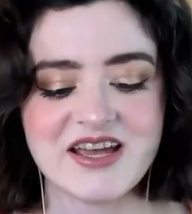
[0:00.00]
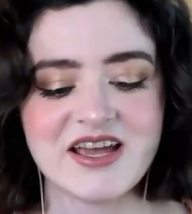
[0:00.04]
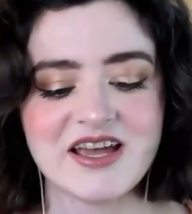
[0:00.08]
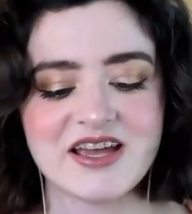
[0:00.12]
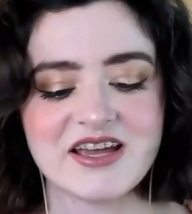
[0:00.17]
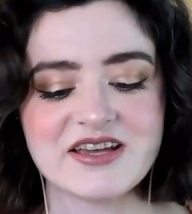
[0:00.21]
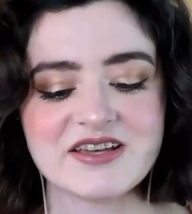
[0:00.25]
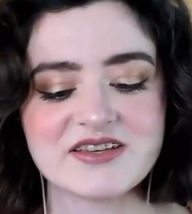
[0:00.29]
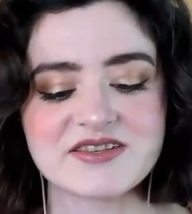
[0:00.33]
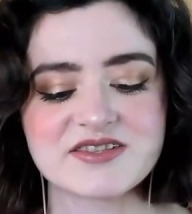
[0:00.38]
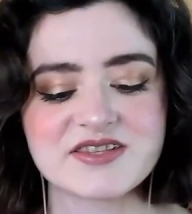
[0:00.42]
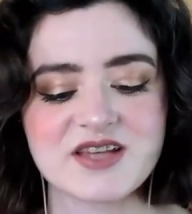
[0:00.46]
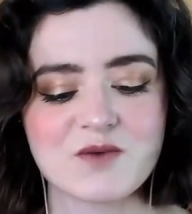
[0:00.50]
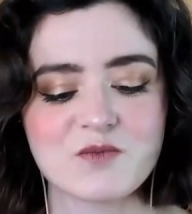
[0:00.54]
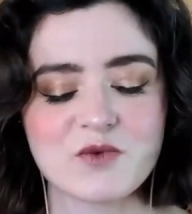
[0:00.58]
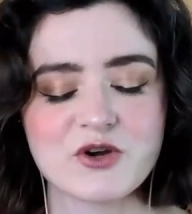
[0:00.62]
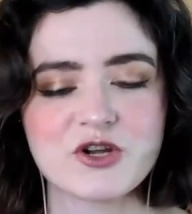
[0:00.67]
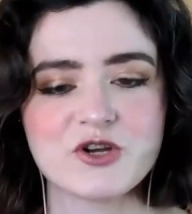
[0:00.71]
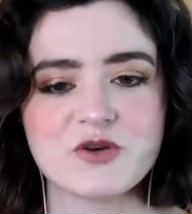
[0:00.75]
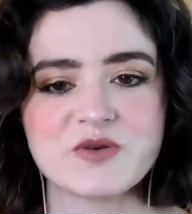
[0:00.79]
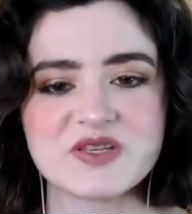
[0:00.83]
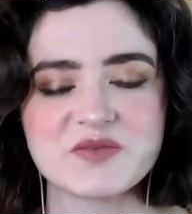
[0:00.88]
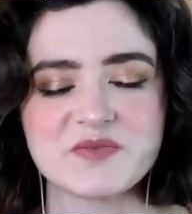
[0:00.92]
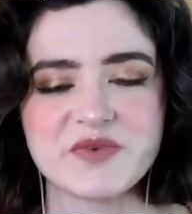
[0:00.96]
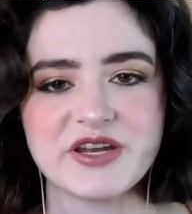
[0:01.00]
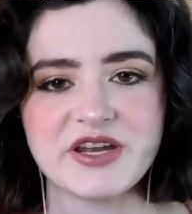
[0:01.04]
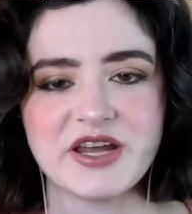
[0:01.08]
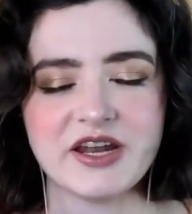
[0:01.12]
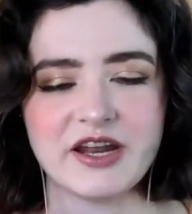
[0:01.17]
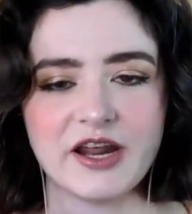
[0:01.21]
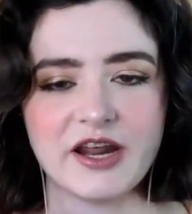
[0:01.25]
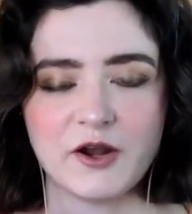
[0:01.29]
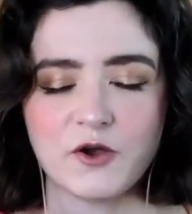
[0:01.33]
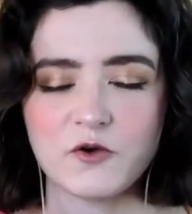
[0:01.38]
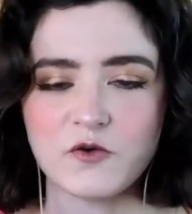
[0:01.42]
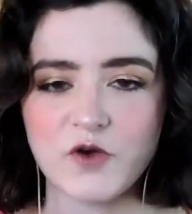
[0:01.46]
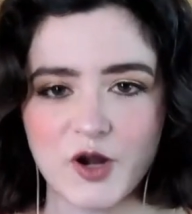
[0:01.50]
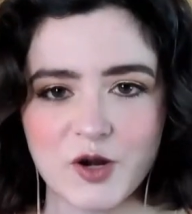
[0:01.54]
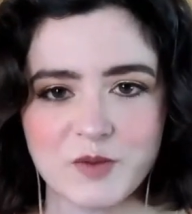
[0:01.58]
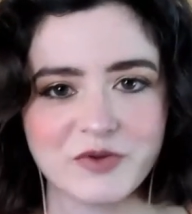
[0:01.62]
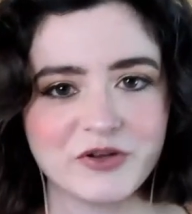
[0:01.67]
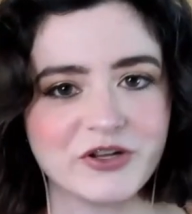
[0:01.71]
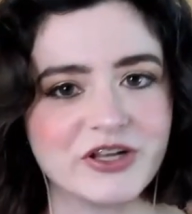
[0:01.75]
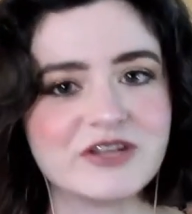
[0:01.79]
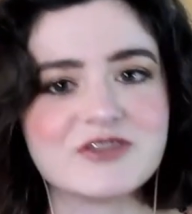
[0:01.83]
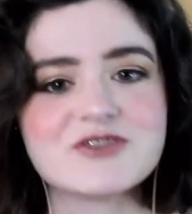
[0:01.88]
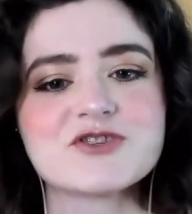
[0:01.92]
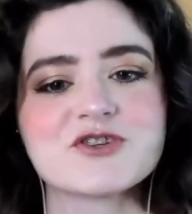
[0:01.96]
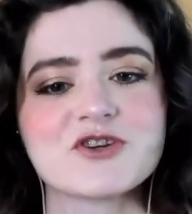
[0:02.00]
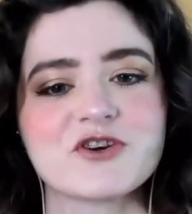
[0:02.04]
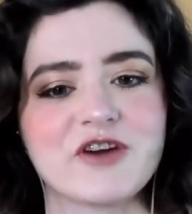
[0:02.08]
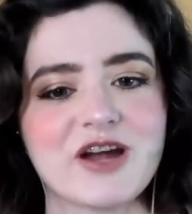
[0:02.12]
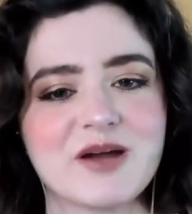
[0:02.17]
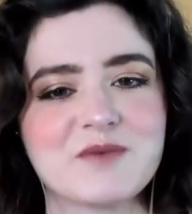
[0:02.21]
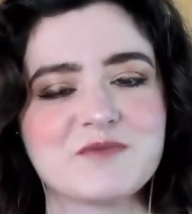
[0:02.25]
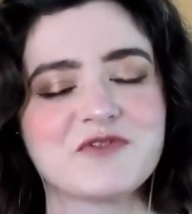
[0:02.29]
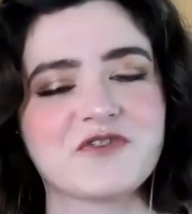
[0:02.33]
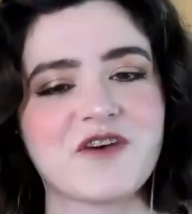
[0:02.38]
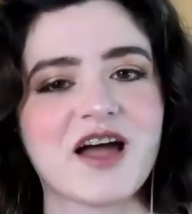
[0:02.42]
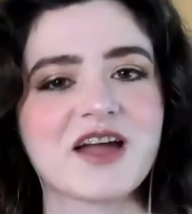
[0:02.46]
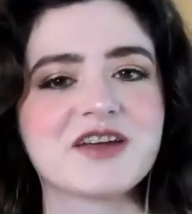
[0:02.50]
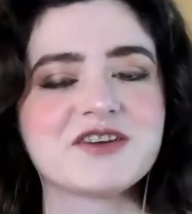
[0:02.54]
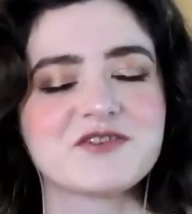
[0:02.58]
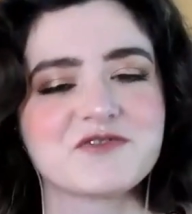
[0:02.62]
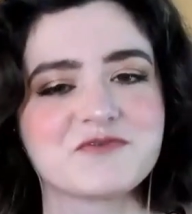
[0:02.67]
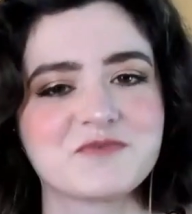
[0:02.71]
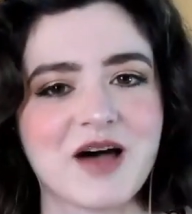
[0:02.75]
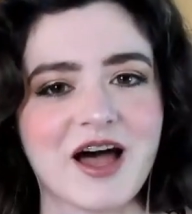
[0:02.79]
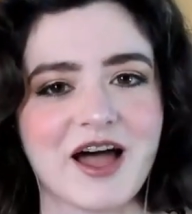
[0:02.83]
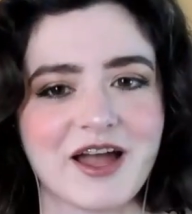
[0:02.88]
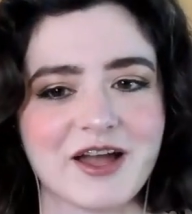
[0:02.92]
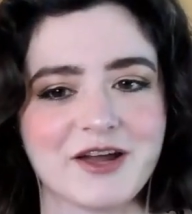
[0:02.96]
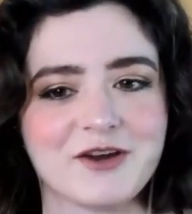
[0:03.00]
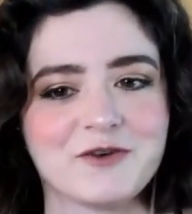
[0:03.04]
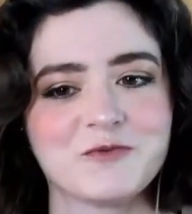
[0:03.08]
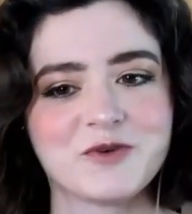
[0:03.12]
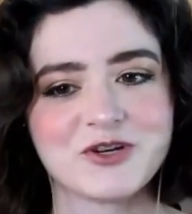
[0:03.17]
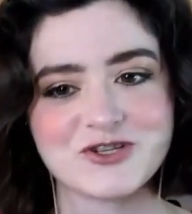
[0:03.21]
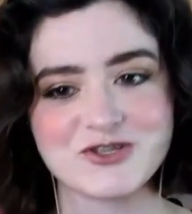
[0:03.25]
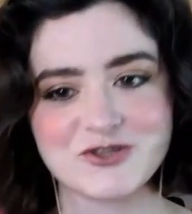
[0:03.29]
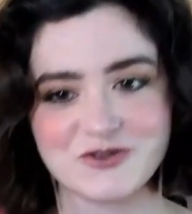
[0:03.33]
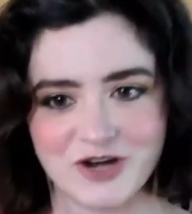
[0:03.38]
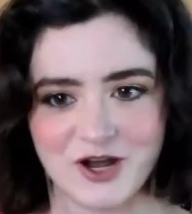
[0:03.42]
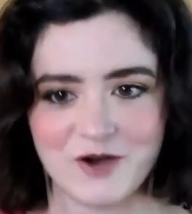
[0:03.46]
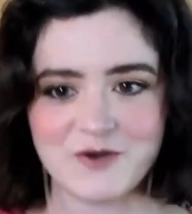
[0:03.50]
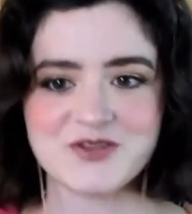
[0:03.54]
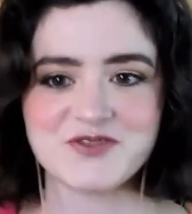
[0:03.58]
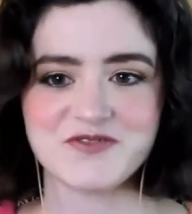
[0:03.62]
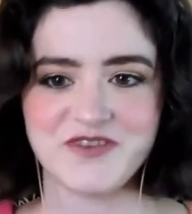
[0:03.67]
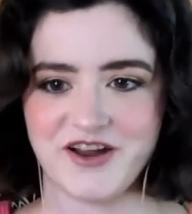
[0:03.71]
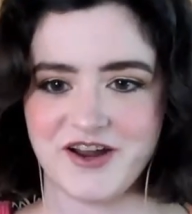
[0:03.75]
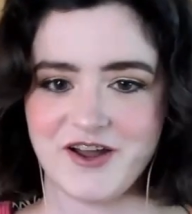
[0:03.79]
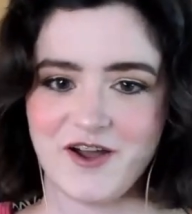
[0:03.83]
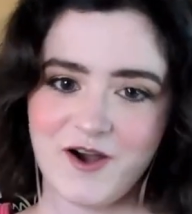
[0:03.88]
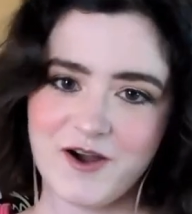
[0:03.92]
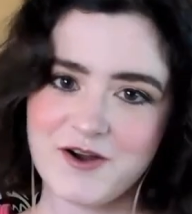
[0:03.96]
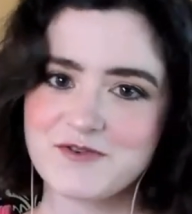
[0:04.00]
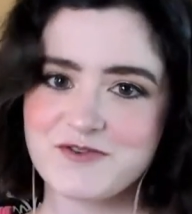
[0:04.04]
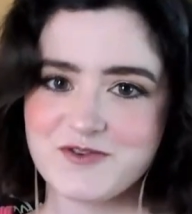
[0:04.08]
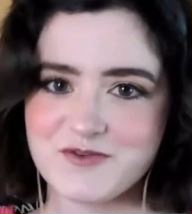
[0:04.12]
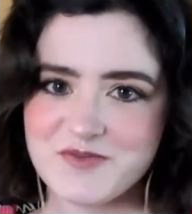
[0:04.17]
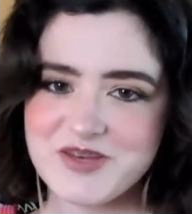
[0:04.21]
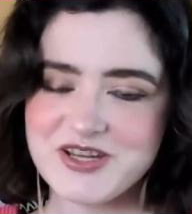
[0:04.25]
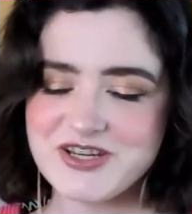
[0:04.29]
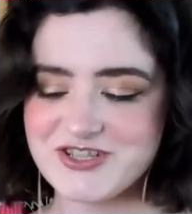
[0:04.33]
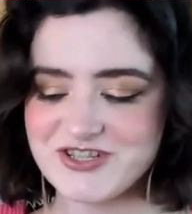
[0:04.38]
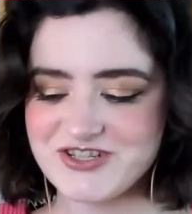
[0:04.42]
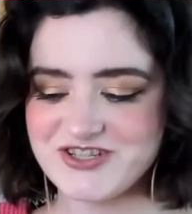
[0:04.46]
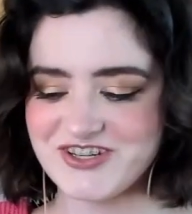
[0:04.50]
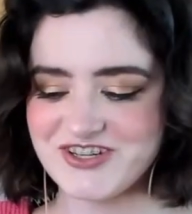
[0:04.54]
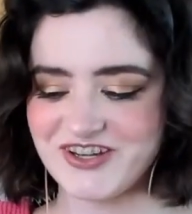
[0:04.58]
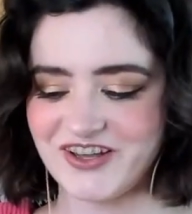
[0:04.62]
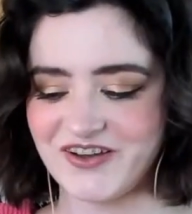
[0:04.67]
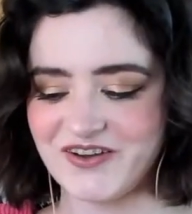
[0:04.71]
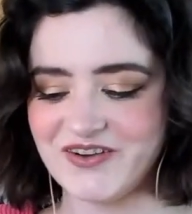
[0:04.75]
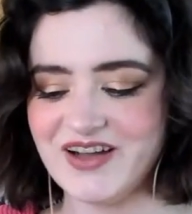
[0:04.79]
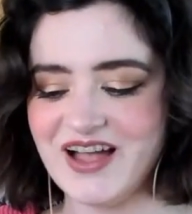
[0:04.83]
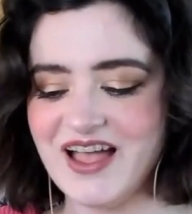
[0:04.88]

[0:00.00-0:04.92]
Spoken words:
is someone who has been an incredible Instagram find of mine, which you know is very hard for me to do.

******

== WHAT IS EXPECTED ==
With the pictures left out, return all the material above exactly.

== OUTPUT ==
[0:00.00]
[0:00.04]
[0:00.08]
[0:00.12]
[0:00.17]
[0:00.21]
[0:00.25]
[0:00.29]
[0:00.33]
[0:00.38]
[0:00.42]
[0:00.46]
[0:00.50]
[0:00.54]
[0:00.58]
[0:00.62]
[0:00.67]
[0:00.71]
[0:00.75]
[0:00.79]
[0:00.83]
[0:00.88]
[0:00.92]
[0:00.96]
[0:01.00]
[0:01.04]
[0:01.08]
[0:01.12]
[0:01.17]
[0:01.21]
[0:01.25]
[0:01.29]
[0:01.33]
[0:01.38]
[0:01.42]
[0:01.46]
[0:01.50]
[0:01.54]
[0:01.58]
[0:01.62]
[0:01.67]
[0:01.71]
[0:01.75]
[0:01.79]
[0:01.83]
[0:01.88]
[0:01.92]
[0:01.96]
[0:02.00]
[0:02.04]
[0:02.08]
[0:02.12]
[0:02.17]
[0:02.21]
[0:02.25]
[0:02.29]
[0:02.33]
[0:02.38]
[0:02.42]
[0:02.46]
[0:02.50]
[0:02.54]
[0:02.58]
[0:02.62]
[0:02.67]
[0:02.71]
[0:02.75]
[0:02.79]
[0:02.83]
[0:02.88]
[0:02.92]
[0:02.96]
[0:03.00]
[0:03.04]
[0:03.08]
[0:03.12]
[0:03.17]
[0:03.21]
[0:03.25]
[0:03.29]
[0:03.33]
[0:03.38]
[0:03.42]
[0:03.46]
[0:03.50]
[0:03.54]
[0:03.58]
[0:03.62]
[0:03.67]
[0:03.71]
[0:03.75]
[0:03.79]
[0:03.83]
[0:03.88]
[0:03.92]
[0:03.96]
[0:04.00]
[0:04.04]
[0:04.08]
[0:04.12]
[0:04.17]
[0:04.21]
[0:04.25]
[0:04.29]
[0:04.33]
[0:04.38]
[0:04.42]
[0:04.46]
[0:04.50]
[0:04.54]
[0:04.58]
[0:04.62]
[0:04.67]
[0:04.71]
[0:04.75]
[0:04.79]
[0:04.83]
[0:04.88]

[0:00.00-0:04.92]
Spoken words:
is someone who has been an incredible Instagram find of mine, which you know is very hard for me to do.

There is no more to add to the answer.